_How to complete this task:_ Every line of the records must be repeated exactly; pictures stay out.

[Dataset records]
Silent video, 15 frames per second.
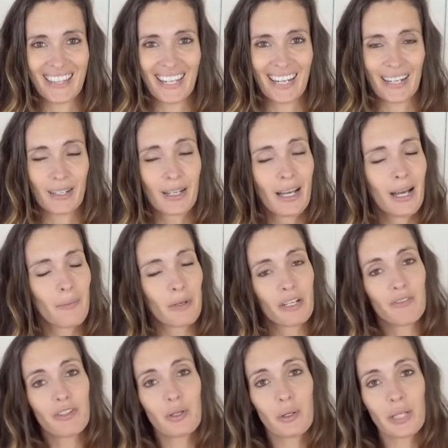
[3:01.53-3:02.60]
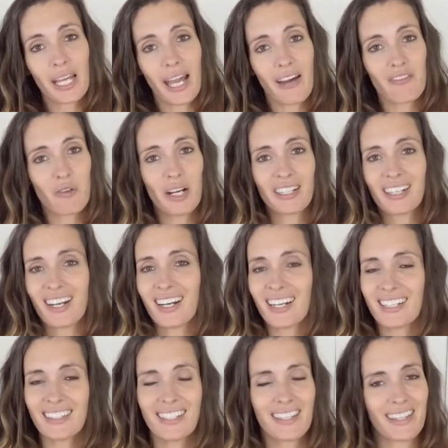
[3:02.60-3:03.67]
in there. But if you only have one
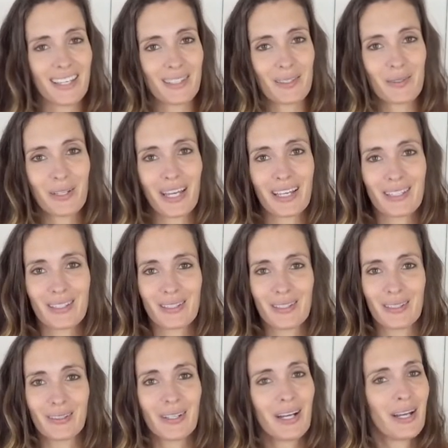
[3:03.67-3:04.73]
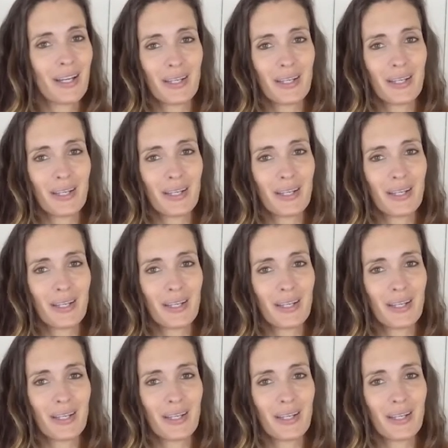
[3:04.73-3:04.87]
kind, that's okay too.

_Task output:_
Silent video, 15 frames per second.
[3:01.53-3:02.60]
[3:02.60-3:03.67]
in there. But if you only have one
[3:03.67-3:04.73]
[3:04.73-3:04.87]
kind, that's okay too.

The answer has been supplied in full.